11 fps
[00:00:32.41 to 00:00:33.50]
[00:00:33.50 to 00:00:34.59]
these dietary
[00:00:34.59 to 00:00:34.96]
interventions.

************

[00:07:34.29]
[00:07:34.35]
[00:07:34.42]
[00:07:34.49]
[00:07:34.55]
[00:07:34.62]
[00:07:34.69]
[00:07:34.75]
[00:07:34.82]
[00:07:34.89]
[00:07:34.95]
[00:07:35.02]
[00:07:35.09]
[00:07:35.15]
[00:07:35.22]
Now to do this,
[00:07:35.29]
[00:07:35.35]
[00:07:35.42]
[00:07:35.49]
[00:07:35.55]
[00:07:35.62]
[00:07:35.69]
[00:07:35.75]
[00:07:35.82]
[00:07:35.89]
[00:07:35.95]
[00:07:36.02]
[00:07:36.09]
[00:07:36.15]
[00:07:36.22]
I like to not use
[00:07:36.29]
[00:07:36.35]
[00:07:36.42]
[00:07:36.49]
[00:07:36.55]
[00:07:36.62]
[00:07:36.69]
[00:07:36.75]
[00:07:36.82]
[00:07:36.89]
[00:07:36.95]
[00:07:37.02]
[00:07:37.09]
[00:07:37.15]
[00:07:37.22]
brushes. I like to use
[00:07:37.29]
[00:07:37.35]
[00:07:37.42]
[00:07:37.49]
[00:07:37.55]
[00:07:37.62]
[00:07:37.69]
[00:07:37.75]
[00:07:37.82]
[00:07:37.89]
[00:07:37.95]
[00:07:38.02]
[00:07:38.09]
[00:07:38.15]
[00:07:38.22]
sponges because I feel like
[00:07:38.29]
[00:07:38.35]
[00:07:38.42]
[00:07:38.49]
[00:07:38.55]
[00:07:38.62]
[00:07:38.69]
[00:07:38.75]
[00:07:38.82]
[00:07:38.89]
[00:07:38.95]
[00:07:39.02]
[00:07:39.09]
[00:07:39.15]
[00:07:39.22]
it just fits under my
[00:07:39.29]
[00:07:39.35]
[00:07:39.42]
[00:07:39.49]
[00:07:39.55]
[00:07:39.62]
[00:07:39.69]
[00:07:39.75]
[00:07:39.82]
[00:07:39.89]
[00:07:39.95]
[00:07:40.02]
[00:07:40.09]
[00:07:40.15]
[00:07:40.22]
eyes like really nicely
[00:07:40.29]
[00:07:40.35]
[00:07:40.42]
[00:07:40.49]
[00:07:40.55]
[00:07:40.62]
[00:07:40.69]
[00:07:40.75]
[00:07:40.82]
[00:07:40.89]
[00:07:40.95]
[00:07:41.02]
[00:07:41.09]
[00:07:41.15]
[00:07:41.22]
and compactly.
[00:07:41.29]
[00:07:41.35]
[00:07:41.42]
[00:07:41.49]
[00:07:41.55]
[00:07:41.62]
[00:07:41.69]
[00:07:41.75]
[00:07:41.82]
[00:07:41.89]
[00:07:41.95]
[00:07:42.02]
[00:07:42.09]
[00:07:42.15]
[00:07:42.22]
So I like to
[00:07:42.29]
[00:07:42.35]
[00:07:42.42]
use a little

************

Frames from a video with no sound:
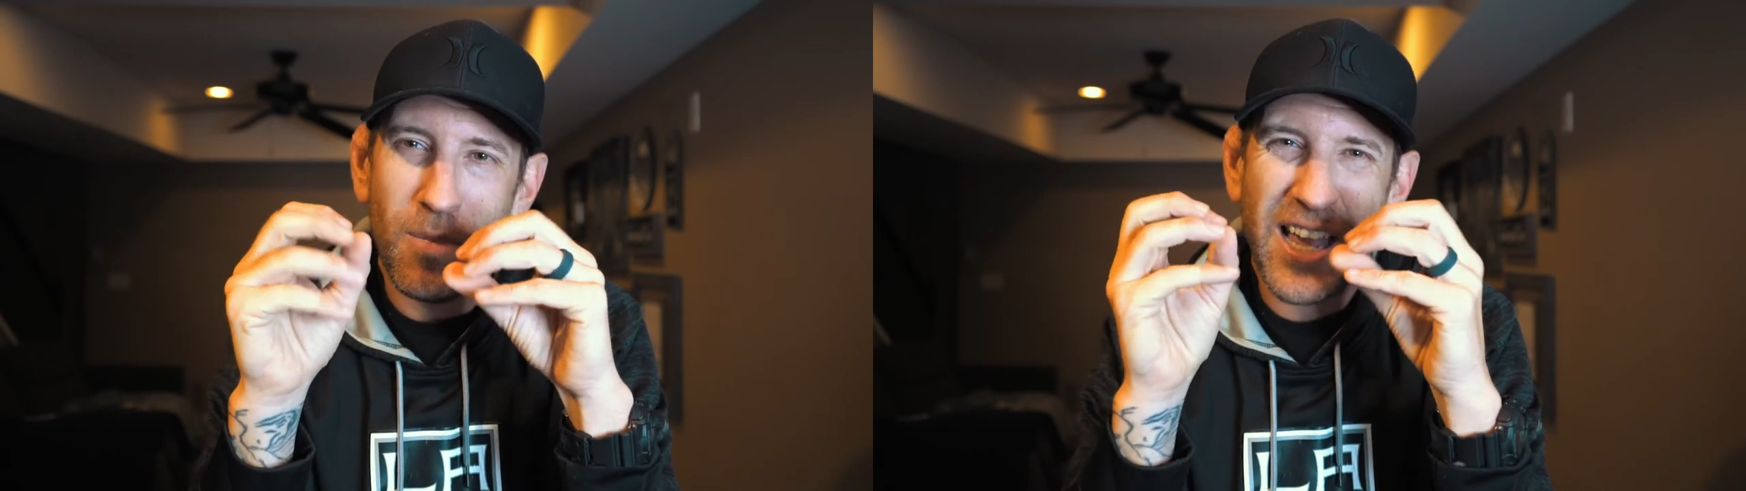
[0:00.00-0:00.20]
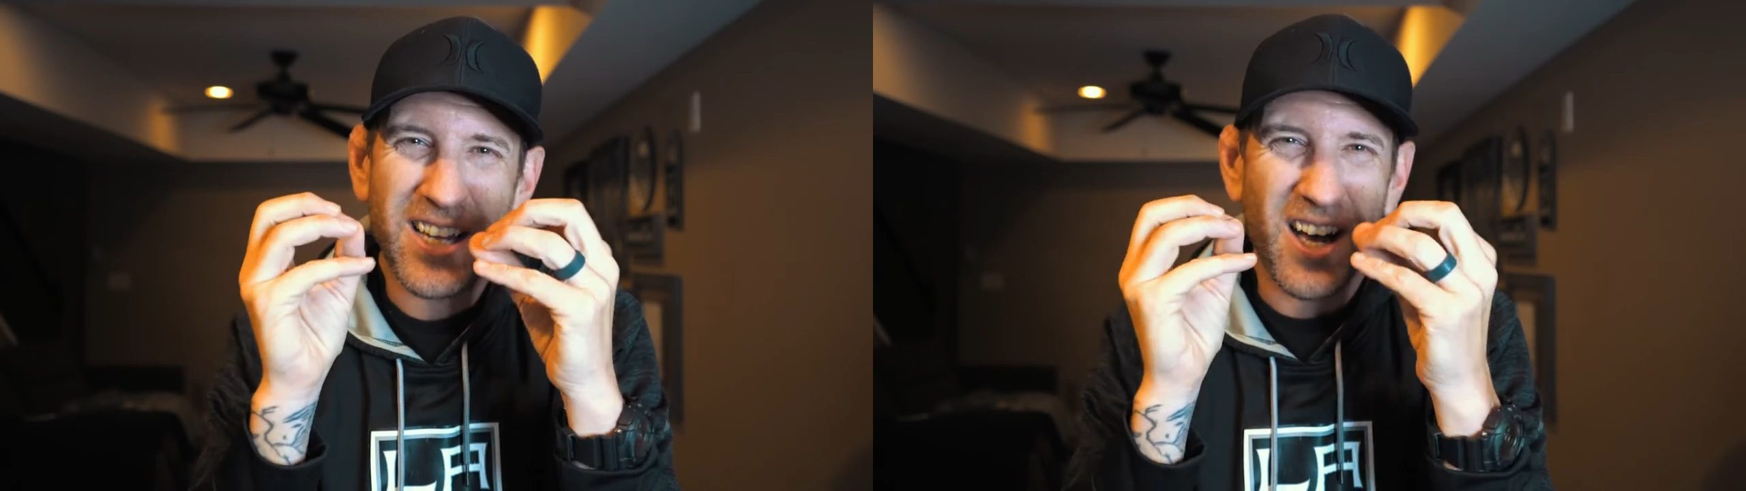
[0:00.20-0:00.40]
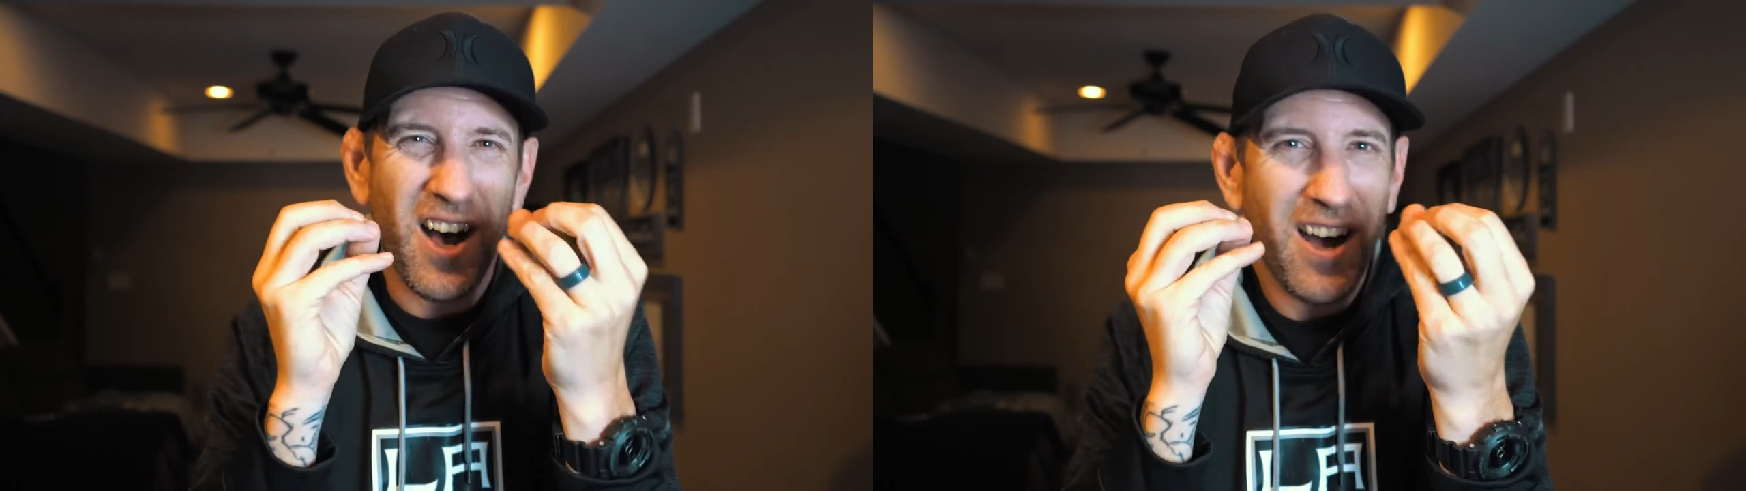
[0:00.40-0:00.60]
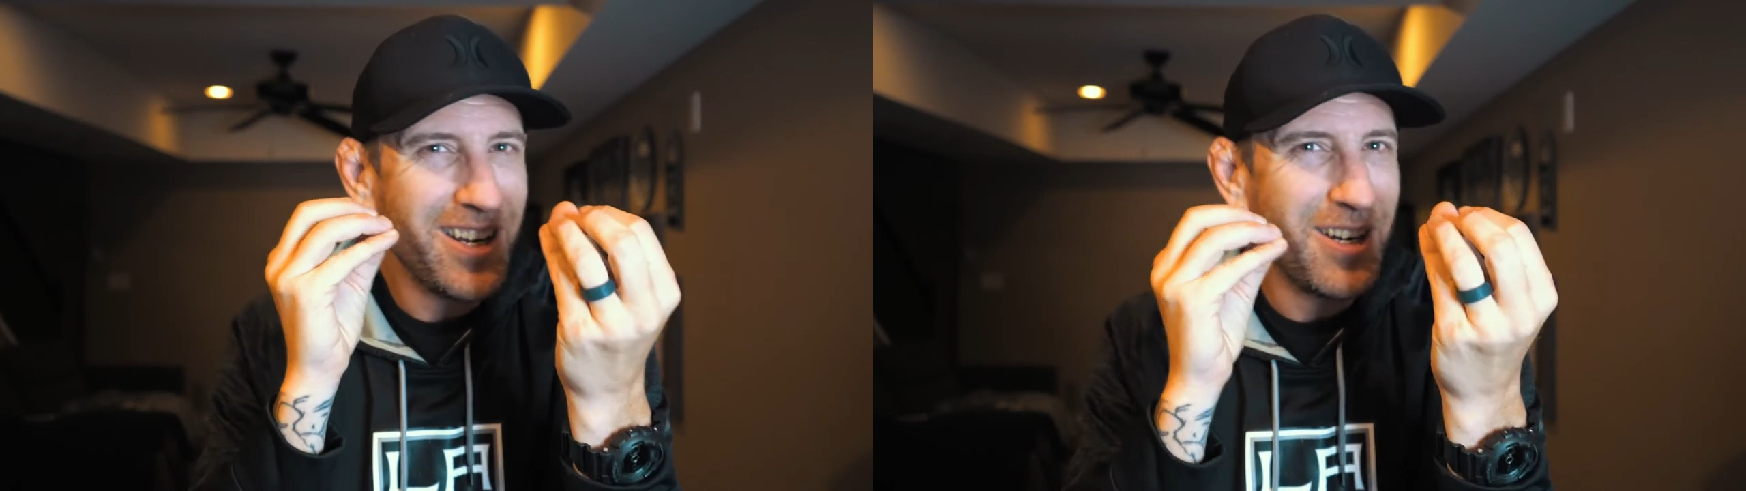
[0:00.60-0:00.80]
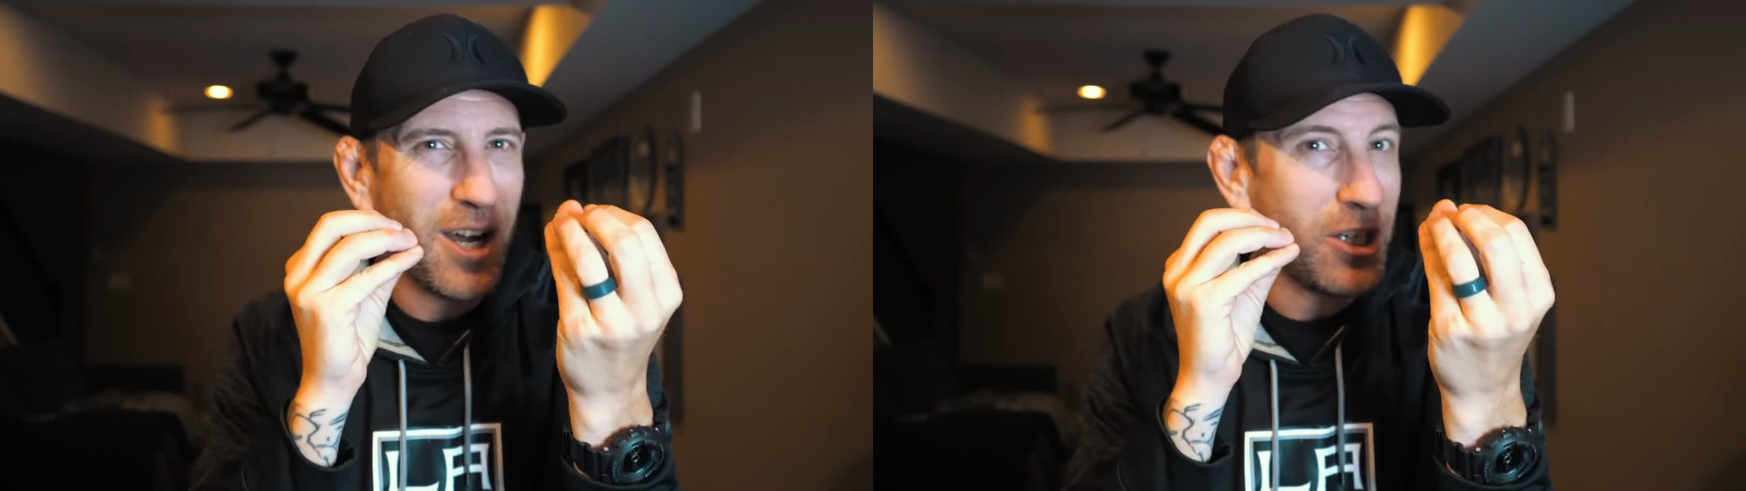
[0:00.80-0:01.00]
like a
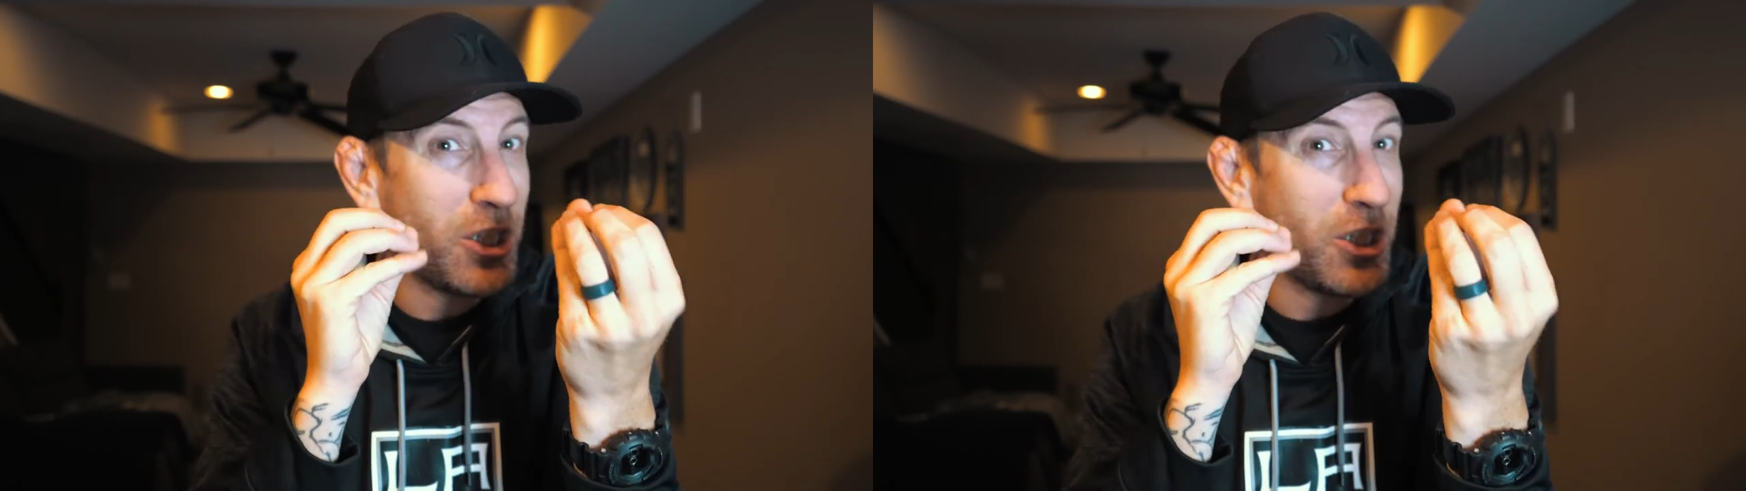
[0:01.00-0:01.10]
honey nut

************

| The task |
From the line that has "[00:07:38.89]" through the line that has "[00:07:42.15]", copy every line exactly as it appears above, and leave out all others.

| Answer to the problem |
[00:07:38.89]
[00:07:38.95]
[00:07:39.02]
[00:07:39.09]
[00:07:39.15]
[00:07:39.22]
it just fits under my
[00:07:39.29]
[00:07:39.35]
[00:07:39.42]
[00:07:39.49]
[00:07:39.55]
[00:07:39.62]
[00:07:39.69]
[00:07:39.75]
[00:07:39.82]
[00:07:39.89]
[00:07:39.95]
[00:07:40.02]
[00:07:40.09]
[00:07:40.15]
[00:07:40.22]
eyes like really nicely
[00:07:40.29]
[00:07:40.35]
[00:07:40.42]
[00:07:40.49]
[00:07:40.55]
[00:07:40.62]
[00:07:40.69]
[00:07:40.75]
[00:07:40.82]
[00:07:40.89]
[00:07:40.95]
[00:07:41.02]
[00:07:41.09]
[00:07:41.15]
[00:07:41.22]
and compactly.
[00:07:41.29]
[00:07:41.35]
[00:07:41.42]
[00:07:41.49]
[00:07:41.55]
[00:07:41.62]
[00:07:41.69]
[00:07:41.75]
[00:07:41.82]
[00:07:41.89]
[00:07:41.95]
[00:07:42.02]
[00:07:42.09]
[00:07:42.15]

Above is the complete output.